Solar Decathlon Students Honored at Reception

Team Massachusetts Placed Ninth in International Contest

Chancellor Marty Meehan, far left, and Engineering Dean John Ting, far right, present framed photos of the 4D Home built by Team Massachusetts to, from left, Boris Serebrennikov, Oh-Hun Kwon and Mithun Kamath of Saint-Gobain.

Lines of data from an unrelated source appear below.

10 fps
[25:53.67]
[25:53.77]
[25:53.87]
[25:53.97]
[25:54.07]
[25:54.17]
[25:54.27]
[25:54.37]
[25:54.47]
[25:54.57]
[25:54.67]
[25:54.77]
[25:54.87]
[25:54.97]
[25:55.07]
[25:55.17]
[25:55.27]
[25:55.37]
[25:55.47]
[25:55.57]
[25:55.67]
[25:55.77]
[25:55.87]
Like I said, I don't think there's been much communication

Chancellor Marty Meehan, far left, and Engineering Dean John Ting, far right, present framed photos of the 4D Home built by Team Massachusetts to, from left, Boris Serebrennikov, Oh-Hun Kwon and Mithun Kamath of Saint-Gobain.

10/21/2011
By Edwin L. Aguirre

The Francis College of Engineering and the University Advancement Office hosted a reception on Oct. 14 in honor of Team Massachusetts for its successful participation in the U.S. Department of Energy’s biennial Solar Decathlon competition. The contest challenged college students to design, construct and operate solar-powered houses that are innovative, affordable, ultra energy-efficient and attractive.

The team — made up of engineering students from UMass Lowell and architecture students from the Massachusetts College of Art and Design — won ninth place in the Decathlon, which was held in late September in Washington, D.C. The group beat 10 other collegiate teams from the United States, Canada, Belgium and China.

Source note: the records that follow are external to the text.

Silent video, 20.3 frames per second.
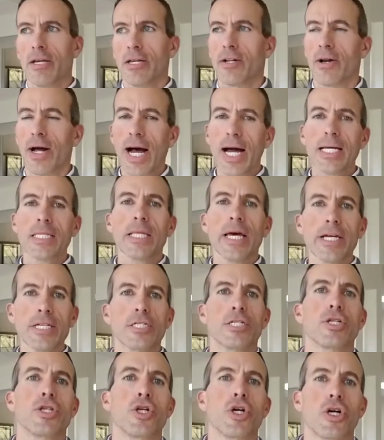You know, I
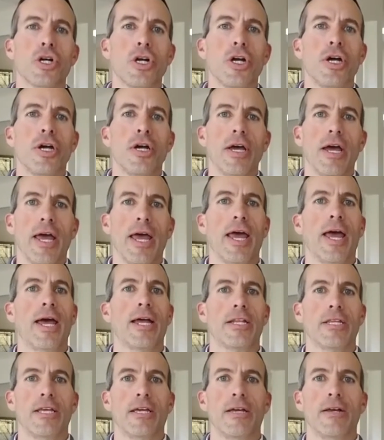like to look
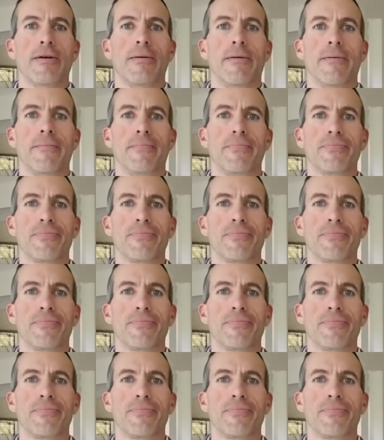at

Members of the 2011 UMass Lowell team included Walter Thomas, Julianne Rhoads, Milo DiPaola, John Connor, Abdelwahed Nabat, Kemmeng Peng, Tim Lee, Erik Jordan, Matthew Polese, Christopher Bradley, Apurav Jain, Raam Perumal, Anant Wadalkar and Srilakshmi Kurmana. Their faculty adviser was Prof. Robert Parkin of Mechanical Engineering.

“It was a dream project for us,” says Jain, who is pursuing a master’s degree in solar engineering and plans to set up his own solar energy company in India after graduation. “We received a lot of practical experience and knowledge on how to go about installing photovoltaic panels and designing our system to comply with the national electrical code, among other things. It helped us better understand the concepts we learned in the classroom.”

Peng, a senior undergraduate student in mechanical engineering, says the project taught him a lot of lessons on what to expect in the real world.

“It was tough balancing studies and working on the project, but I learned about the importance of time management and organization and the need to learn new skills to get the job done,” he says. “The Solar Decathlon really helped me a lot in my studies and I would love to participate again in the next competition in 2013.”

A Team Effort

A number of donors, sponsors and volunteers contributed materials and services to the project, including Epoch Homes, which fabricated the house at the company’s factory in Pembroke, N.H., as well as Nordic Engineered Wood, Saint-Gobain North America, Solectria Renewables, Sundrum Solar, Boott Hydropower and Enel Green Power North America. Louise Griffin of the Office of University Advancement also helped with the fundraising efforts.

“I’m very impressed with the students’ hard work and dedication,” says Michael Hughes, owner of M. Hughes Electrical Contractor and a Decathlon volunteer. “I just can’t get over how much work it took to build the house for the square footage, but it was a lot of fun and a great learning process for everyone, including myself.”

“I think Solectria Renewables benefitted greatly from sponsoring this team and working with UMass Lowell and MassArt,” says Michael Kelly, the company’s production engineering manager. “The students’ drive and passion made it happen and I’m extremely proud of them.”

Saint-Gobain, a global company with more than 190,000 employees in 64 countries, donated about 30 different products used in the construction of the team’s 4D Home.

“Saint-Gobain actively participates with schools, especially with regard to energy and habitat initiatives, and is interested in becoming involved in future competitions,” says Mithun Kamath, a research engineer in the company who received his master’s degree in plastics engineering from UMass Lowell in 2008.

This past spring, Saint-Gobain also donated a Battenfeld liquid silicone rubber injection molding machine to the Plastics Engineering Department for use in teaching and research.

“A brand-new injection machine like that costs $75,000 to $80,000,” says Boris Serebrennikov, a senior research engineer at Saint-Gobain who is currently a Ph.D. student in Plastics Engineering.

“We’re interested in hiring more UMass Lowell graduates, especially in the polymer processing side,” says Oh-Hun Kwon of Saint-Gobain’s R&D Center in Northboro. “We look forward to having more future employees from the University.”